= RECORDS FOR PROCESSING =
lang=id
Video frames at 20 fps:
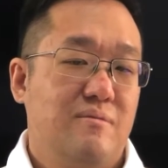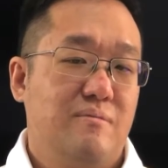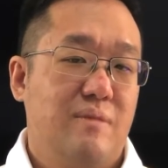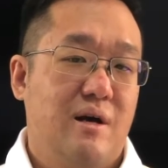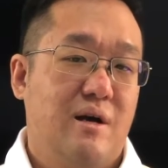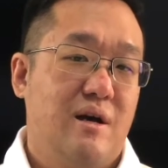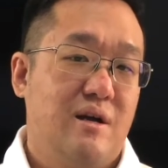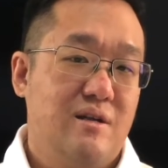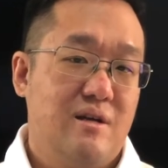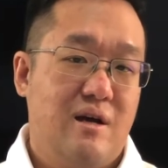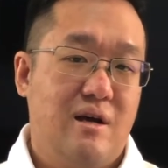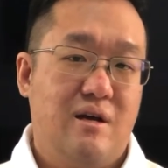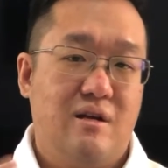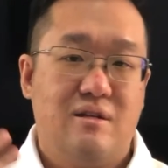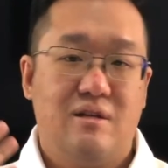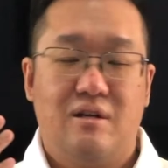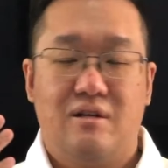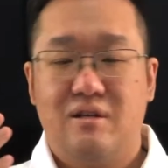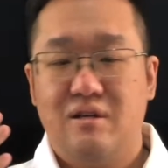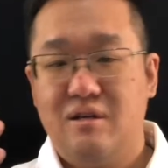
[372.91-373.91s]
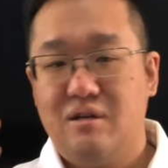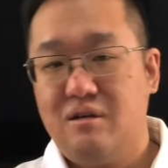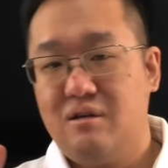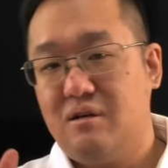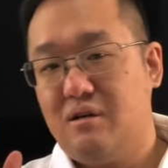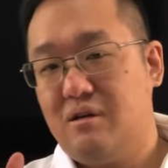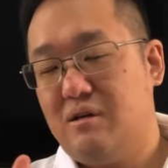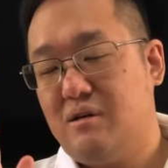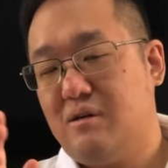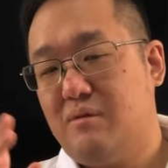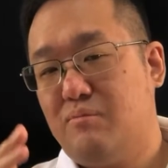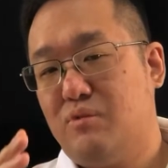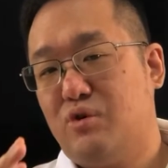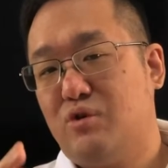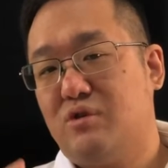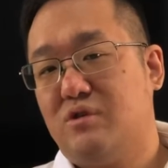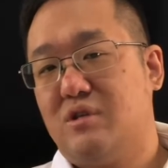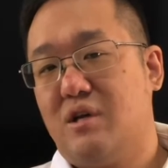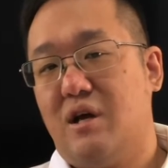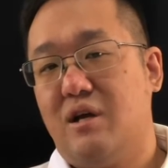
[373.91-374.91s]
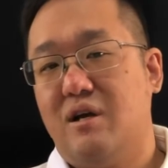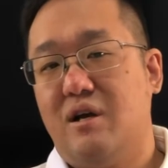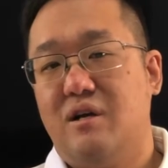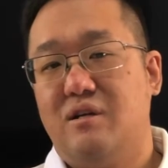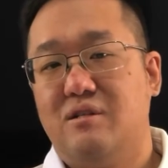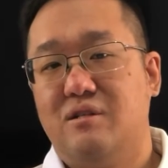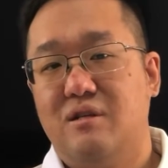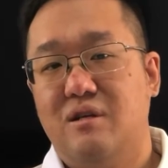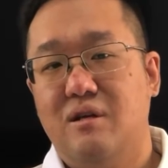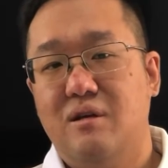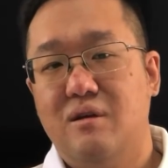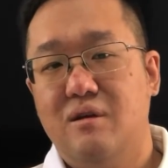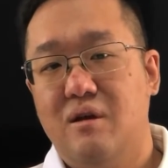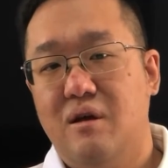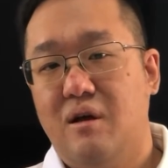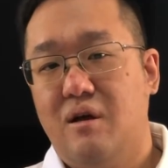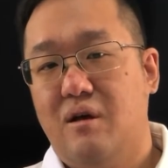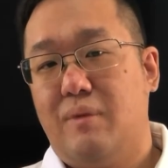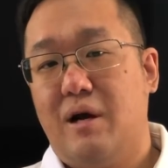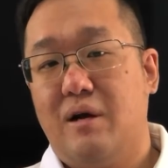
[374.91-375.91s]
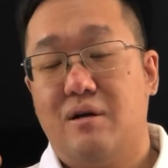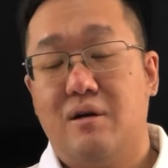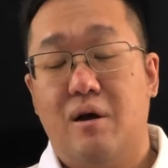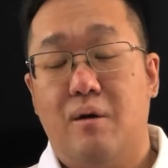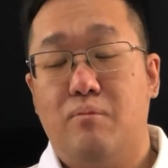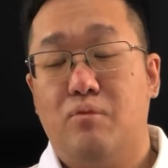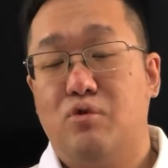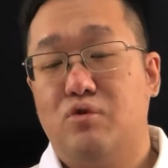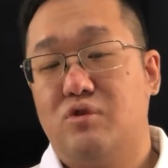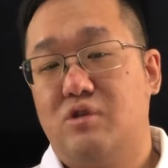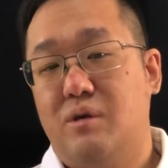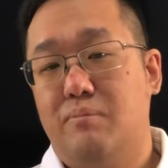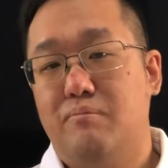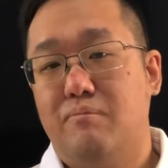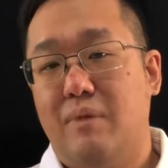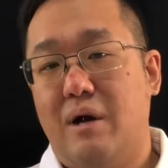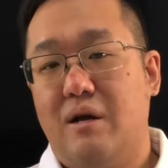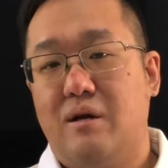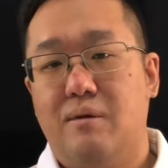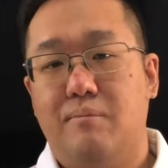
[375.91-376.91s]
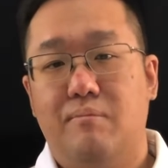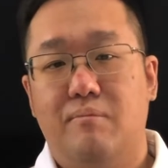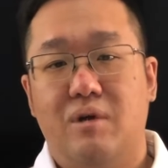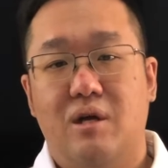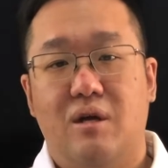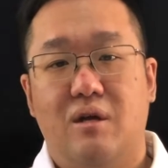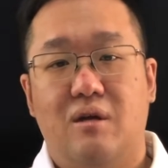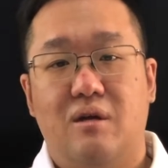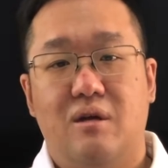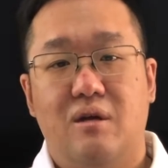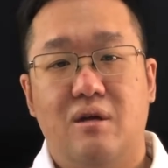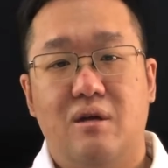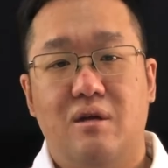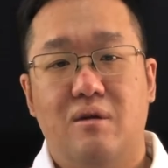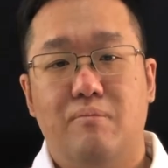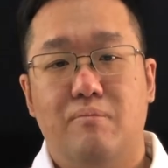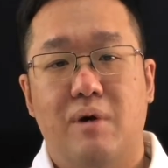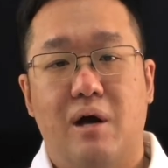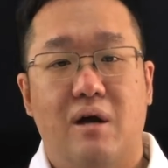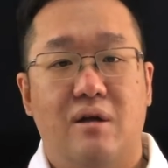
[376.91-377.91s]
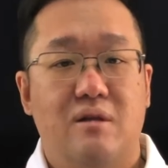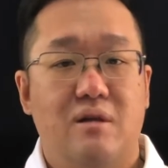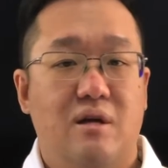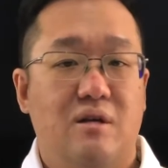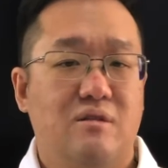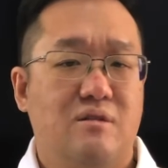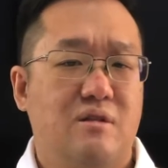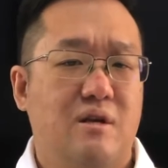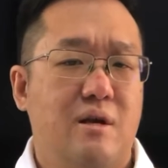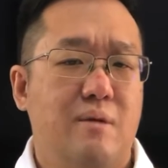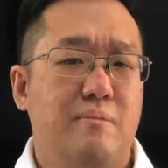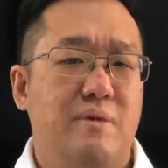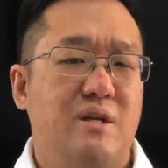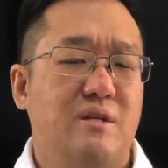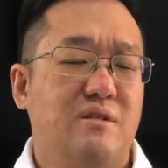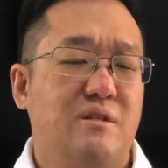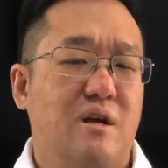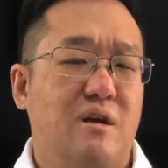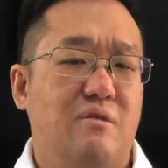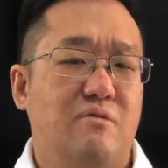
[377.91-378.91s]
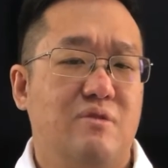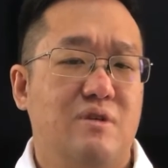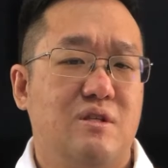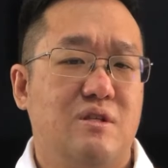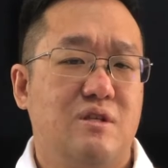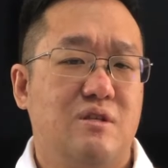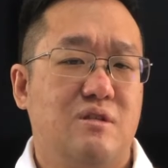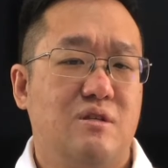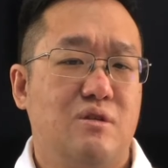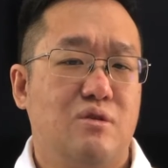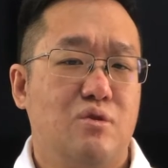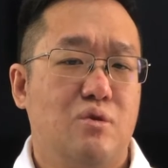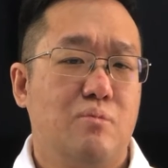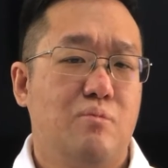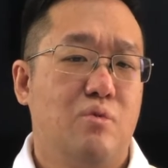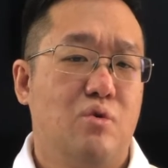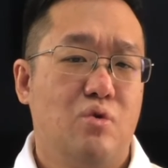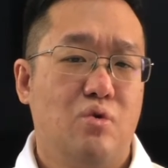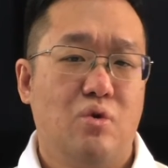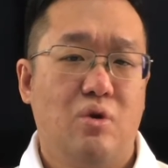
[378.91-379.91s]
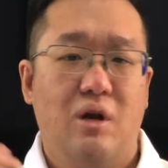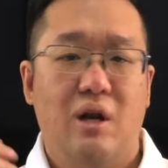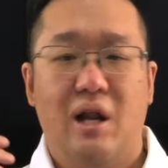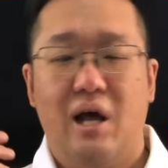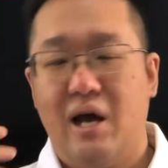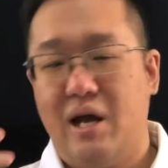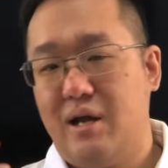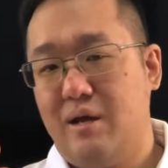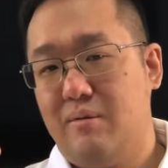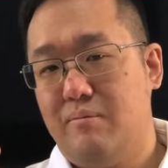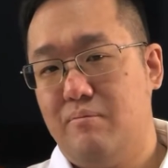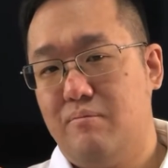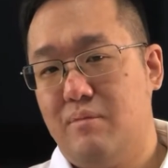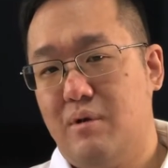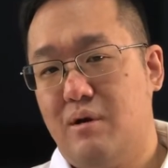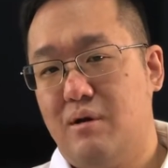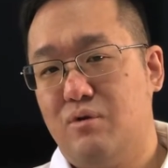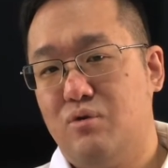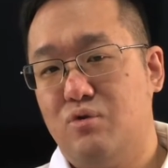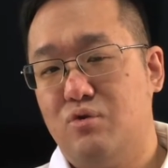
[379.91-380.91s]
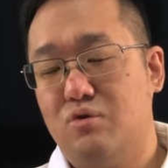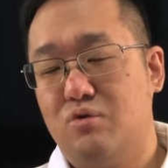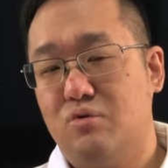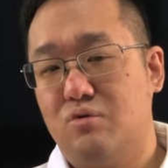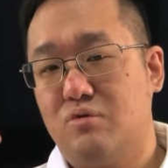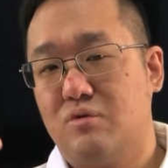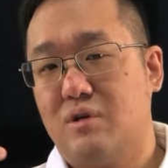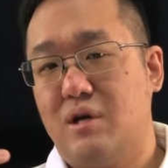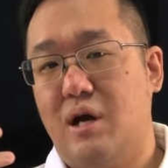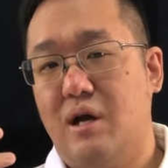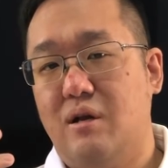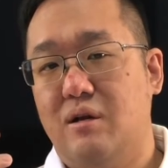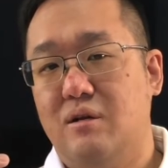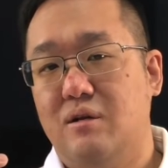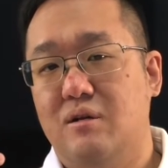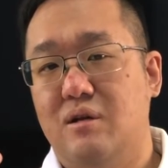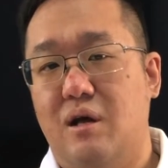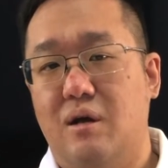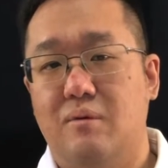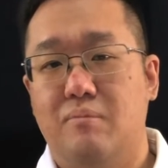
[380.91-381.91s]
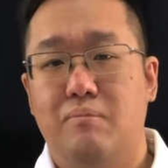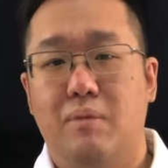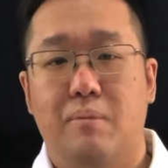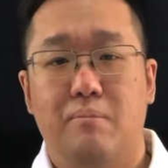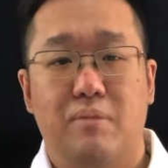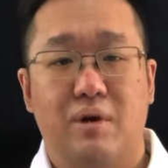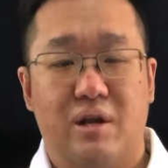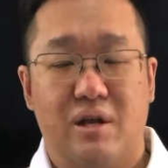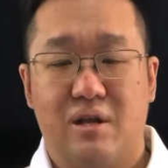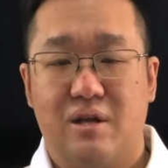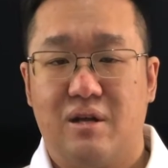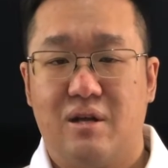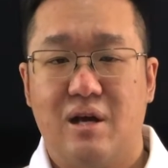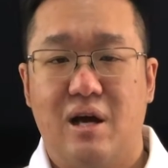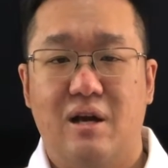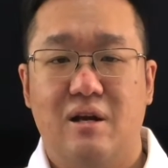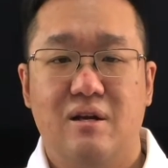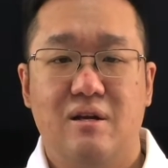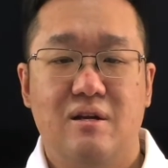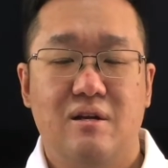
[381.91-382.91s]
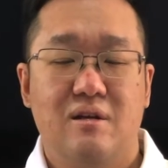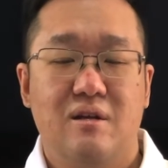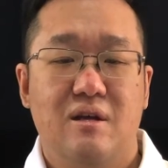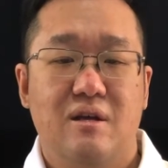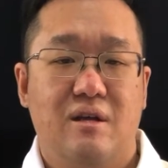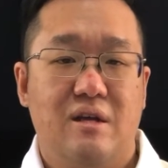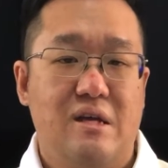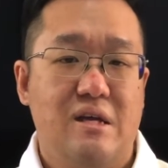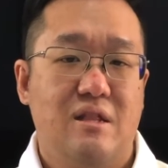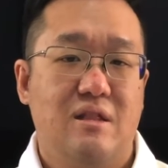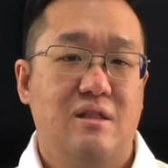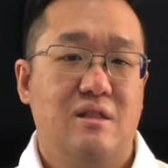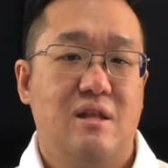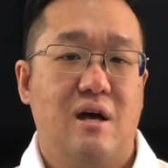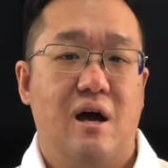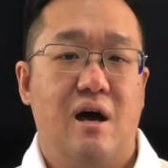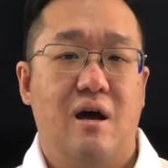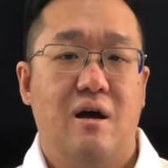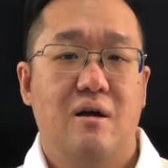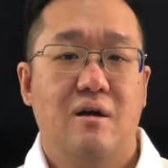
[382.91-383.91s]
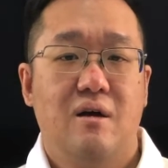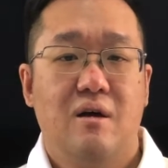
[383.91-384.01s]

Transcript: makanya jadi uh, menurut saya sih pada musim pandemi ini banyak streaming services itu mulai menunjukkan dan memberikan kita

= WHAT YOU NEED TO DO =
Line by line, return the listing above exactly, dropping every picture.

= RESPONSE AREA =
lang=id
Video frames at 20 fps:
[372.91-373.91s]
[373.91-374.91s]
[374.91-375.91s]
[375.91-376.91s]
[376.91-377.91s]
[377.91-378.91s]
[378.91-379.91s]
[379.91-380.91s]
[380.91-381.91s]
[381.91-382.91s]
[382.91-383.91s]
[383.91-384.01s]

Transcript: makanya jadi uh, menurut saya sih pada musim pandemi ini banyak streaming services itu mulai menunjukkan dan memberikan kita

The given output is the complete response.